The Federal Circuit's judgment in Nautilus has been vacated, and the case has been remanded for further proceedings.

RAMIFICATIONS

Inventors and patent agents must now carefully draft claims to avoid indefiniteness. The same day Nautilus was decided, the United States Patent and Trademark Office (PTO) instituted a pilot program to "enhance patent quality and improve the clarity of patent claims."14 The PTO's Glossary Pilot Program, which allows patent applications to include a glossary in the specification of a patent, is effective June 2, 2014 and will run until December 31, 2014.15 This program will likely be useful for applicants seeking claims relating to complex or easily contested subject matter.

Footnotes

1 Nautilus, No. 13-369, slip op. at 11 (June 2, 2014).

2 35 U.S.C. § 112(b).

3 Datamize, LLC v. Plumtree Software, Inc., 417 F.3d 1342, 1347 (CA Fed. 2005).

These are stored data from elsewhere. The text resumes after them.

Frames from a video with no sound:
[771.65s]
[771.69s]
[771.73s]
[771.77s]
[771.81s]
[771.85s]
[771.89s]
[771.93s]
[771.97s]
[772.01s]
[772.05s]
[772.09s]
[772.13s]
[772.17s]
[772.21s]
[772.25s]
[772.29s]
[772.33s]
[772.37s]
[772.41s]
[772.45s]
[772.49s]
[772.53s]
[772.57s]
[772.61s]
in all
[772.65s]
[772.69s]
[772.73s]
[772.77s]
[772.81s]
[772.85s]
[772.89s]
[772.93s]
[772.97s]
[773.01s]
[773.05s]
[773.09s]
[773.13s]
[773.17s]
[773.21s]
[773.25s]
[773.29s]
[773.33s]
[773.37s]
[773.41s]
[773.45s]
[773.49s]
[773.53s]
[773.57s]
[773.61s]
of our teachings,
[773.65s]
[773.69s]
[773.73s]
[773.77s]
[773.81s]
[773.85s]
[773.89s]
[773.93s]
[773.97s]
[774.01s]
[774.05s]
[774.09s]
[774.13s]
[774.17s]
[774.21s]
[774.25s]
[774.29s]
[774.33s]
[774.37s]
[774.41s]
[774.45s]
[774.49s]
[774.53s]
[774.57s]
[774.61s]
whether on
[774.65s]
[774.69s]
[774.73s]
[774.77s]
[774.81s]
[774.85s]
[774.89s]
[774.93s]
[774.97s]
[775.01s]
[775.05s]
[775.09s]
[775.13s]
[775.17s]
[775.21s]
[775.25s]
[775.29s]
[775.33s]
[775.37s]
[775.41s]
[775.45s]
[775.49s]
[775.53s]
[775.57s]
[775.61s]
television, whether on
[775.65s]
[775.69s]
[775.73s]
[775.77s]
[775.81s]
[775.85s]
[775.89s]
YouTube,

4 Exxon Research & Eng'g Co. v. United States, 265 F.3d 1371, 1375 (Fed. Cir. 2001).

5 Nautilus, No. 13-369, slip op. at 6-7 (June 2, 2014).

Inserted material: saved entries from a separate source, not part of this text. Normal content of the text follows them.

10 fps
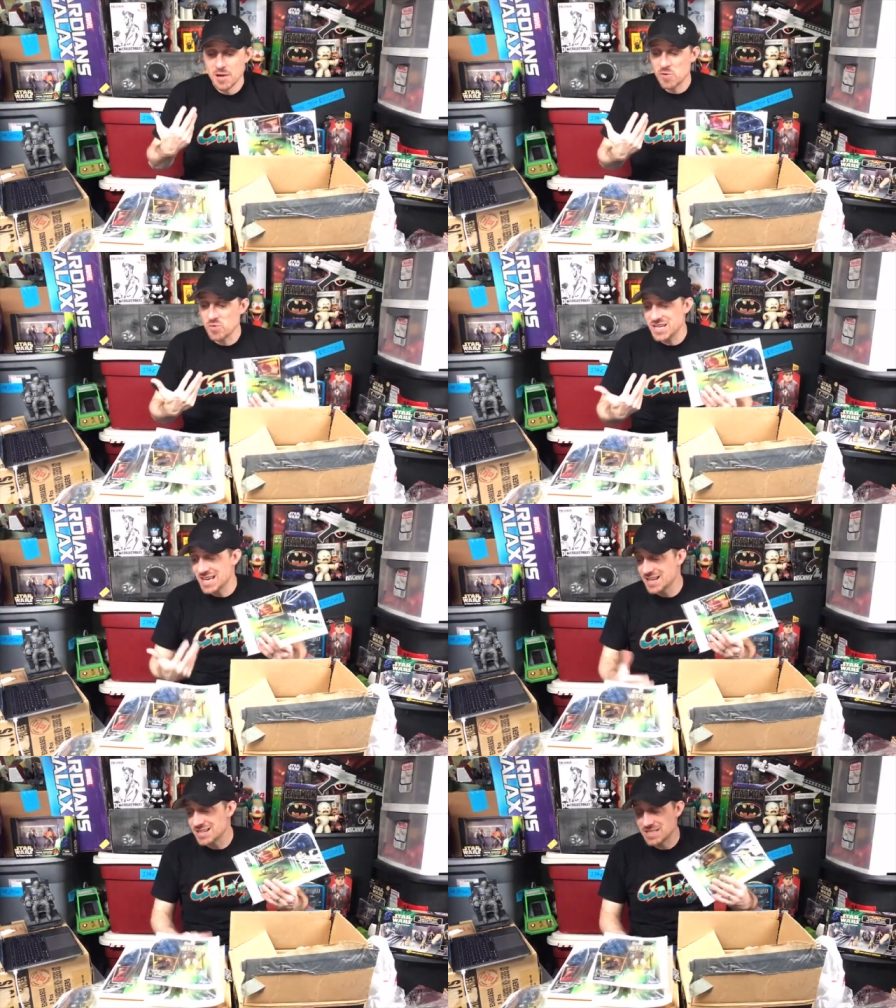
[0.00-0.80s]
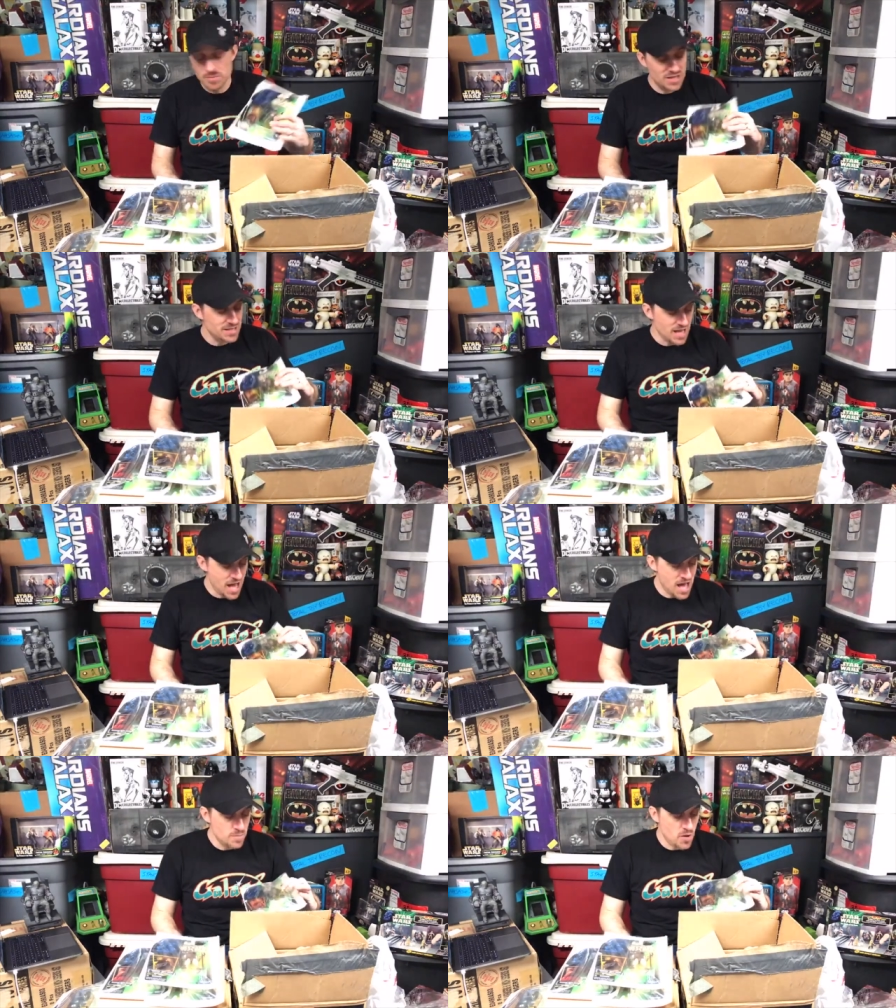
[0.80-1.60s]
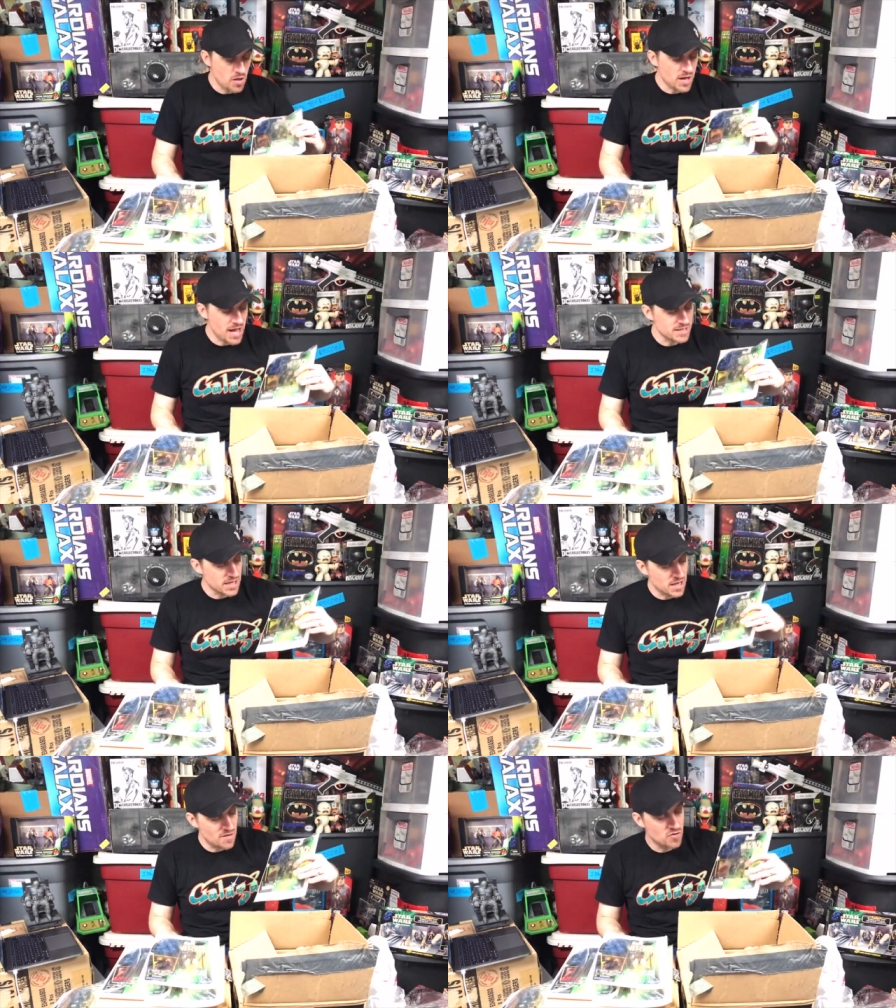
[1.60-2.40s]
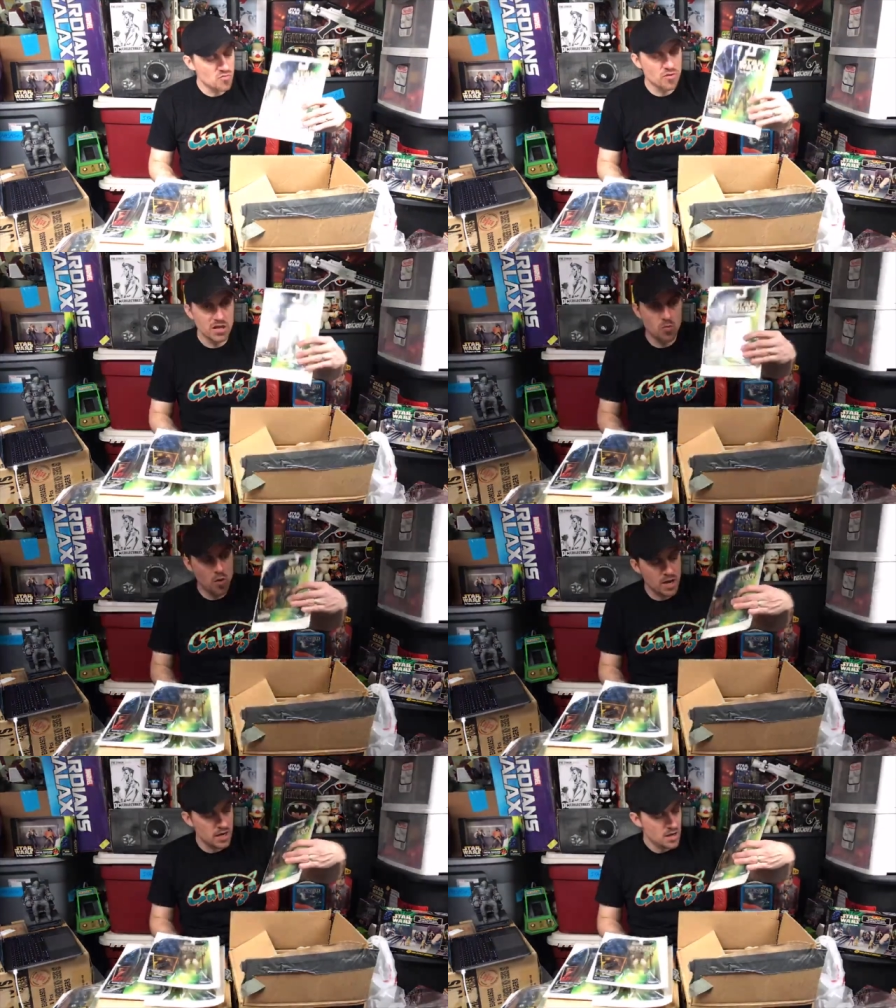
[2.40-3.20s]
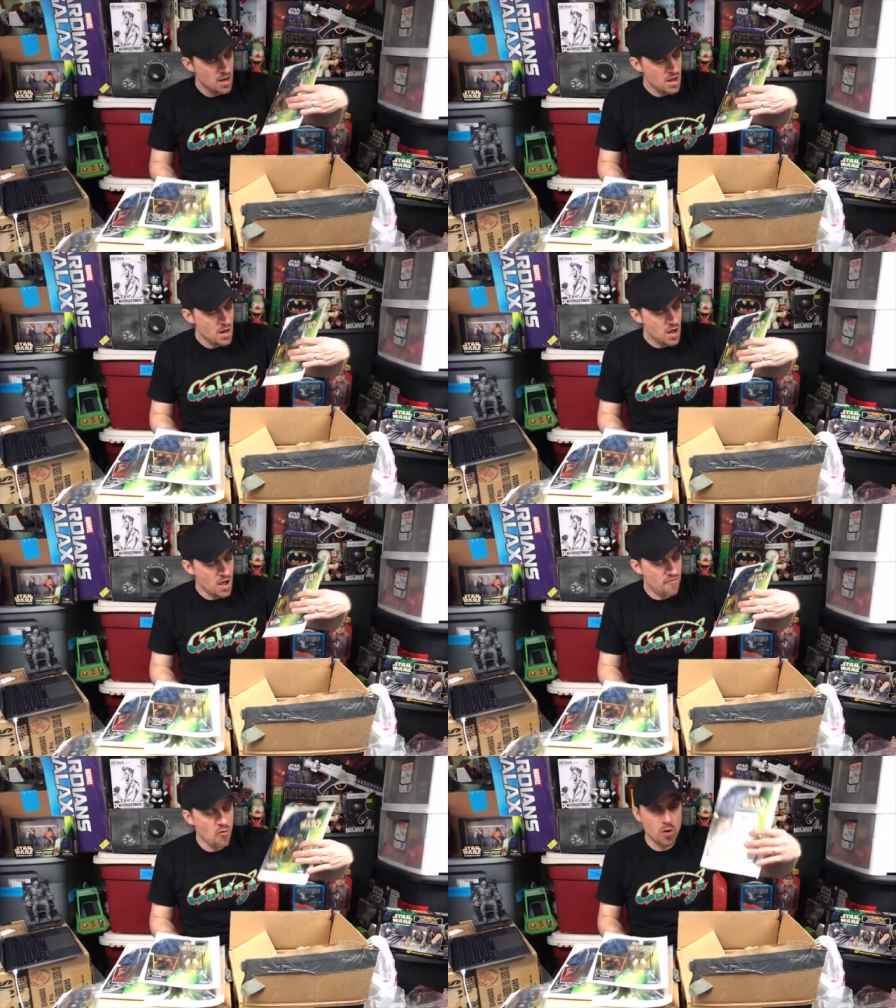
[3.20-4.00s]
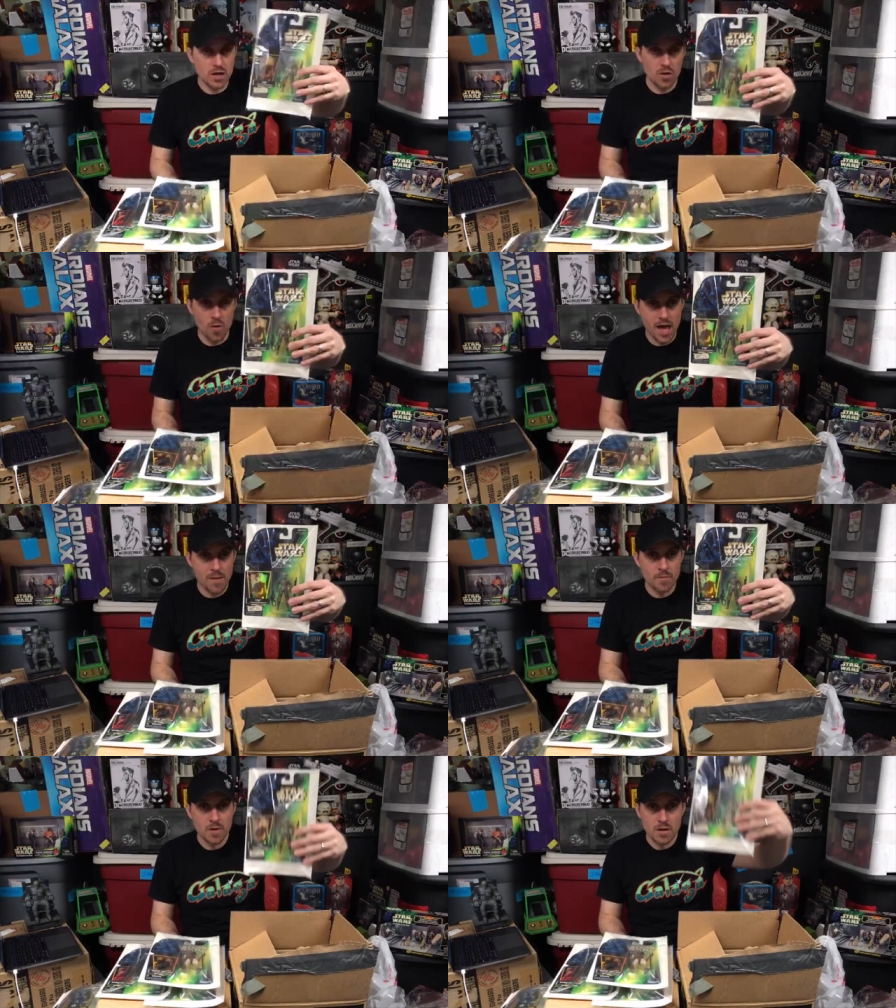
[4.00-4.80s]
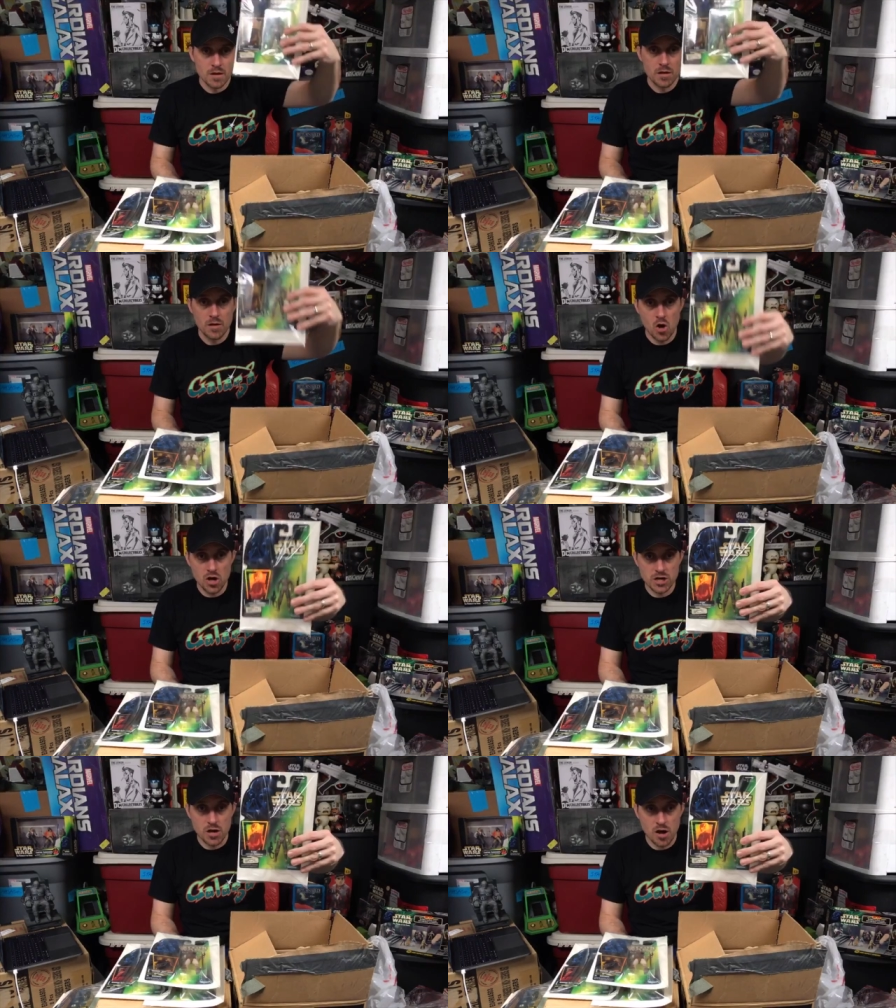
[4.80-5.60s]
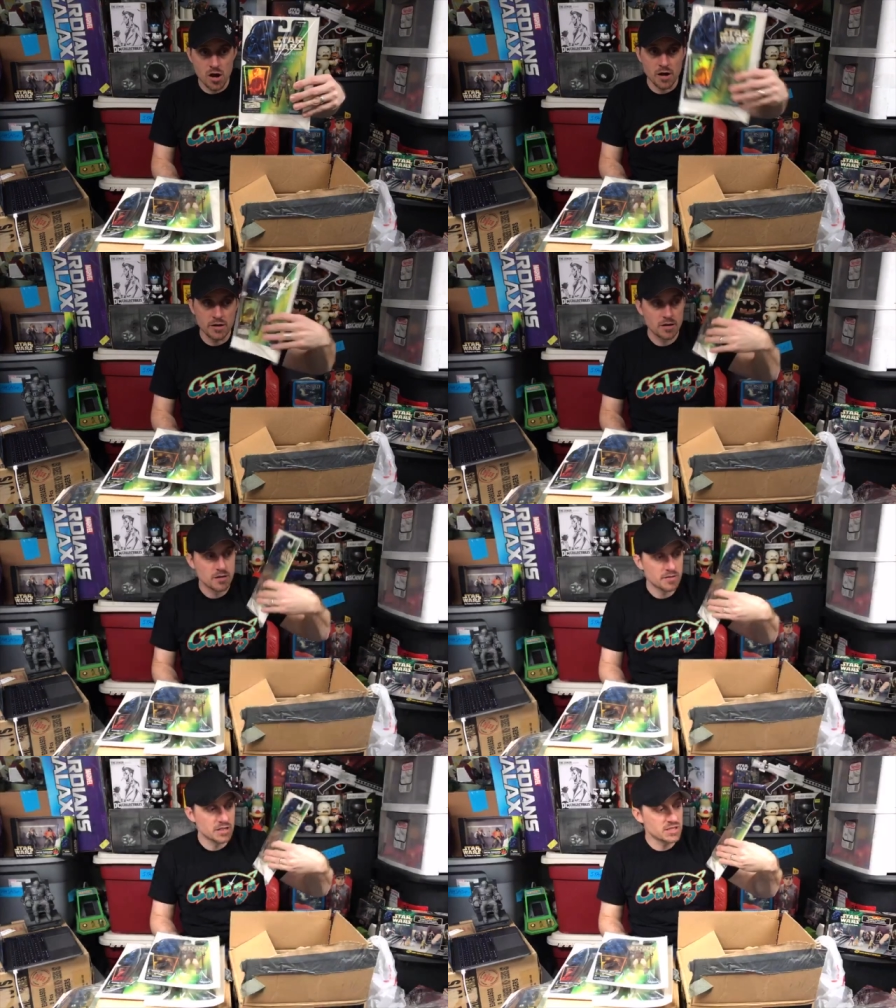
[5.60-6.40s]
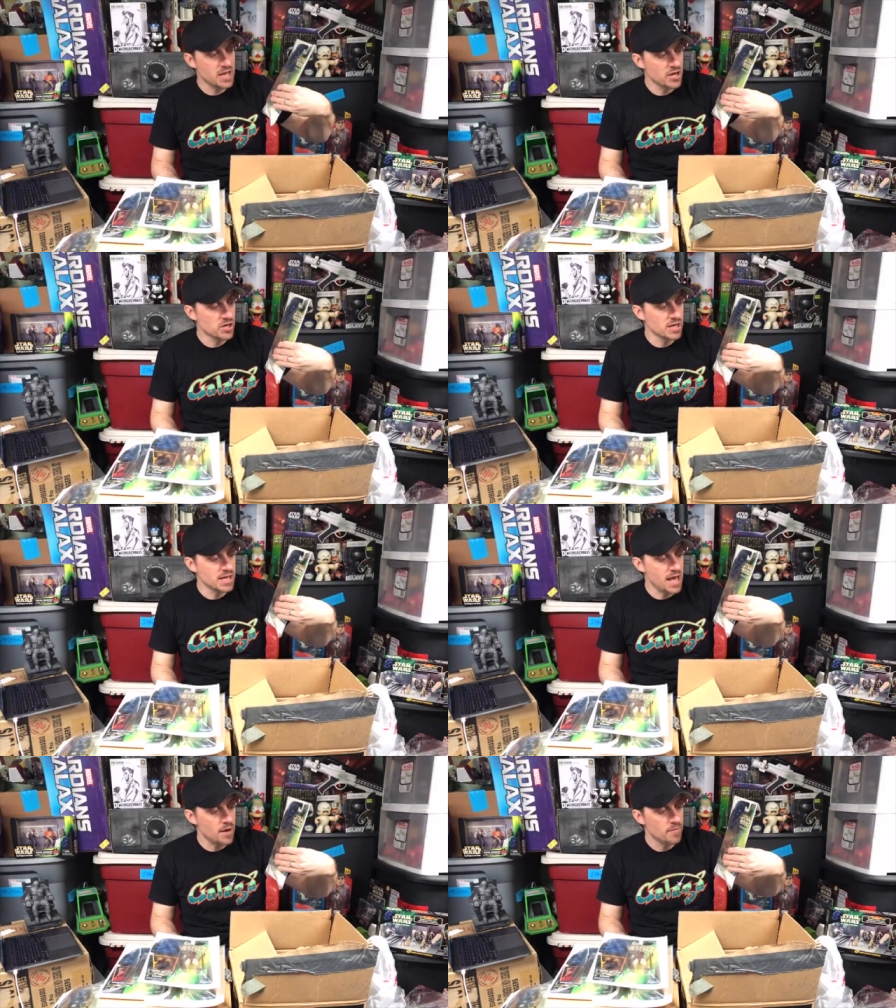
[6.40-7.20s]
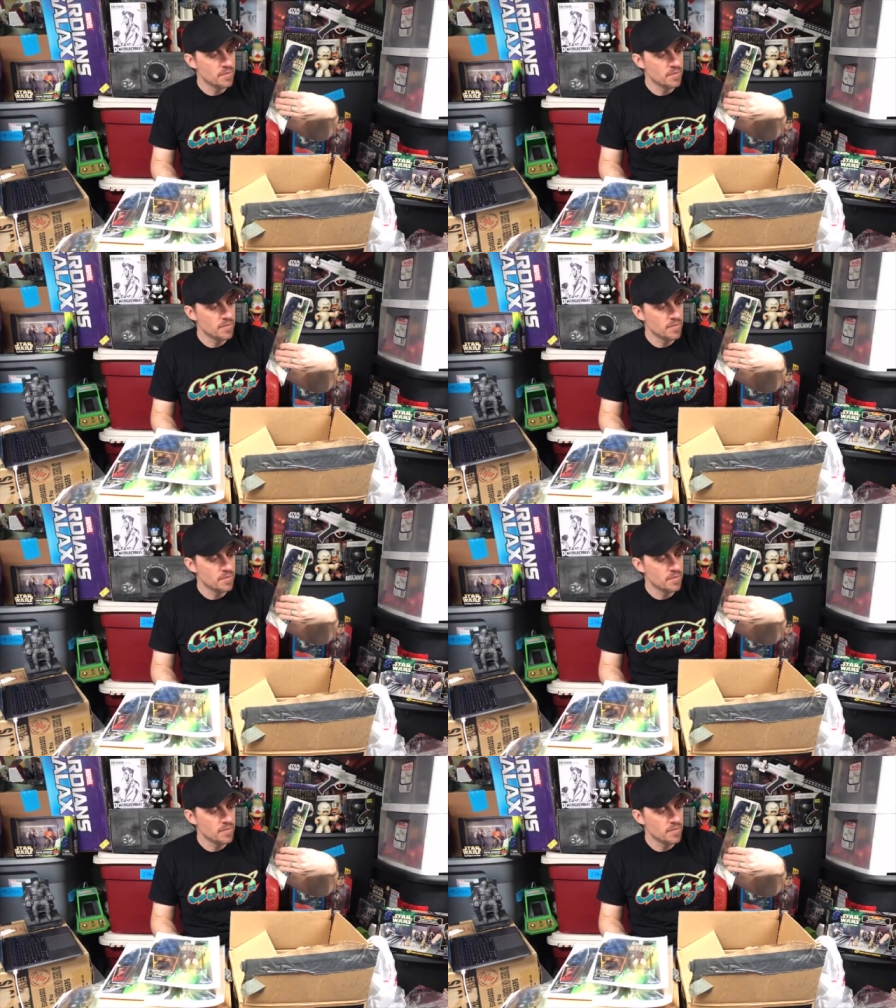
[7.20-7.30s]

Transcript: But when you get into some of these oddball guys, like if you really wanted a 4LOM on a card, this is how you're going to get them.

6 Biosig Instruments, Inc. v. Nautilus, Inc., 715 F.3d 891, 899 (Fed. Cir. 2013).

7 Nautilus, No. 13-369, slip op. at 11 (June 2, 2014).

8 Id. at 13.

9 Id. at 11.

10 Id. at 12.

11 Id. at 1.

12 Id. at 10.

13 See Brief of Amazon.com, Inc., et al. as Amici Curiae, Nautilus, Inc. v. Biosig Instruments, Inc., No. 13-369 (Jan. 10, 2014), available at

http://sblog.s3.amazonaws.com/wp-content/uploads/2013/12/131023Nautilus-amicus-brief.pdf; Brief of Public Knowledge and the Electronic Frontier Foundation as Amici Curiae, Nautilus, Inc. v. Biosig Instruments, Inc., No. 13-369 (Jan. 10, 2014), available at http://sblog.s3.amazonaws.com/wp-content/uploads/2013/12/13-369-BRIEF-OF-EFF-AND-PK-IN-NAUTILUS-v-BIOSIG.pdf .

14 79 Fed. Reg. 17137 (Mar. 27, 2014).

15 Id.

Because of the generality of this update, the information provided herein may not be applicable in all situations and should not be acted upon without specific legal advice based on particular situations.